Mocking those concerned with the cutting of funding to UNESCO, Ros-Lehtinen said “Oh, UNESCO, what about the children?”
“We’ve got to take off our rose-colored glasses,” she said.
Rep. Bachmann told the crowd that when Israel looks at the White House today, it “does not see a friend.” President Obama has been “ambiguous” with Iran and has given the country the “luxury of time” in developing its nuclear program, she said.
The Minnesota legislator added that if she were elected president, “Jerusalem will never be divided.”
“Not one inch of Israel will ever be on the chopping block,” she said.
Also on hand from Congress was New York Republican Bob Turner, who won a special election in September to replace the disgraced Anthony Weiner and is the first Republican to represent his Brooklyn/Queens district since 1923. Turner said in an interview that this next year “is going to be extremely important in seeing how the Muslim Brotherhood moves and how this so-called Arab Spring develops.”
“We need a stronger leadership in Washington,” Turner told JointMedia News Service. “Israel isn’t simply a friend and a fellow democracy, they are a strategic military partnership central to world peace in the Middle East.”
Turner said recent anti-Semitism in the Brooklyn portion of his district—including the torching of three cars and painted swastikas—“serves as a reminder that hatred still exists and it’s strong, and it’s right here in our midst, so we need a united front, we need to be aware of it, and we need to fight it at every level.”
ZOA's Klein stressed that Israel will survive and thrive even without achieving peace with the Arabs, as it has since 1948. Holding up a map of the Middle East—with Israel, one eighth of one percent of the region, in blue, and 23 Arab countries in orange—he asked “Who are they (the U.S. administration) asking to give up the land?”
Klein methodically reviewed a slew of statistics to back his case, including a poll in which 73 percent of Arabs said they support the murder of every Jew.

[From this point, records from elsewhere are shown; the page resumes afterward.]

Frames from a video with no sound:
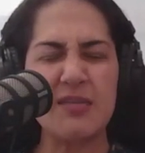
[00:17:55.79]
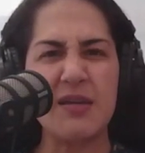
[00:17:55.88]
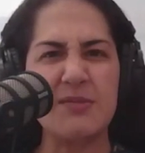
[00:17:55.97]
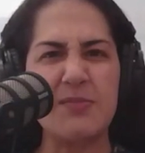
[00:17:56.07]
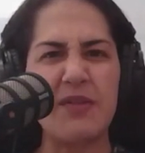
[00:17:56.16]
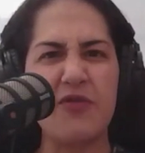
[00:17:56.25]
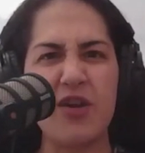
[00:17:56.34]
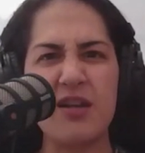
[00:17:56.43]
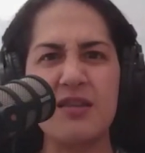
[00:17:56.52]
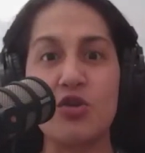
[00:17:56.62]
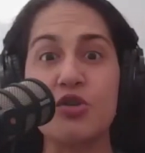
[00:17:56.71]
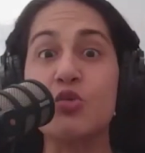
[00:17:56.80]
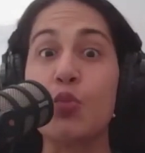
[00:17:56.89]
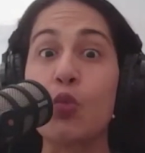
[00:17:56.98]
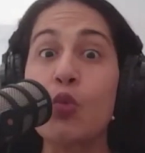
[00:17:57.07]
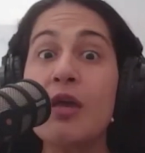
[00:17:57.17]
Because my friend looks
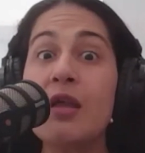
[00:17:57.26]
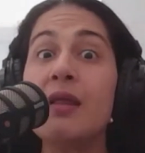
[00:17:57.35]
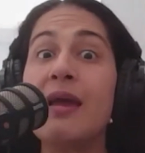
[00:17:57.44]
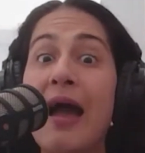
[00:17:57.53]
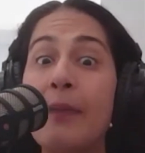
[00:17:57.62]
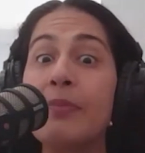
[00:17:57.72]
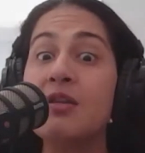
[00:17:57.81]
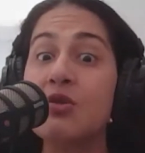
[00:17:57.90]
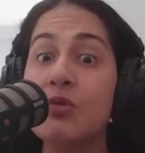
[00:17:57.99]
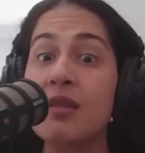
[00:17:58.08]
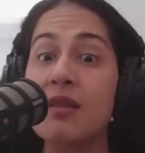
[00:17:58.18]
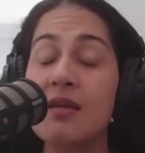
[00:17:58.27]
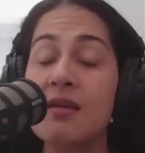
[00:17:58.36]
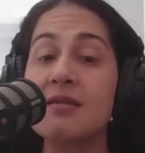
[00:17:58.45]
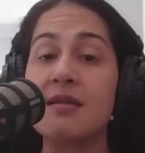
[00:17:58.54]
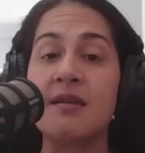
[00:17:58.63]
really happy doing
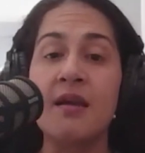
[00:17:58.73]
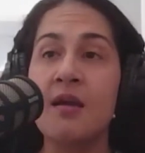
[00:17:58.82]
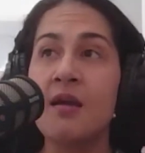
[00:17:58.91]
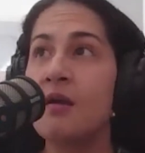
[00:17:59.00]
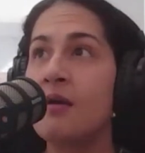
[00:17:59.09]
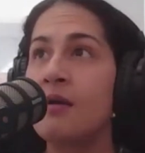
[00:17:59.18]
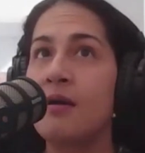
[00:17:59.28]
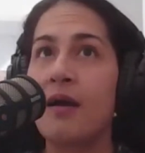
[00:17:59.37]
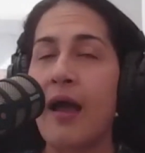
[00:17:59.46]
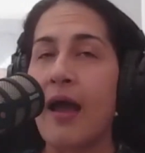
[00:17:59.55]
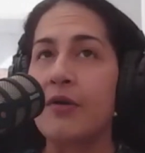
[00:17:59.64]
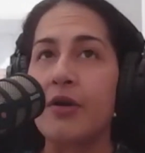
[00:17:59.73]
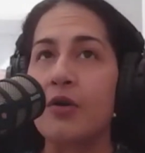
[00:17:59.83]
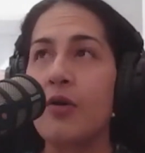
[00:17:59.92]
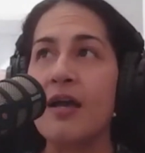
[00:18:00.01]
this and I don't know,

The Hamas charter, which also calls for the murder of every Jew, is a “Nazi document,” he said.
In his interview with JointMedia News Service, Klein also focused on the numbers—citing Pew Research Center studies that revealed how 95-97 percent of Arabs in all Arab countries admit they hate Jews. Even 50 or 60 percent would be a nightmare, he said.
“No one understands that and knows that,” Klein said.
Jacob Kamaras is the Editor-in-Chief of JNS.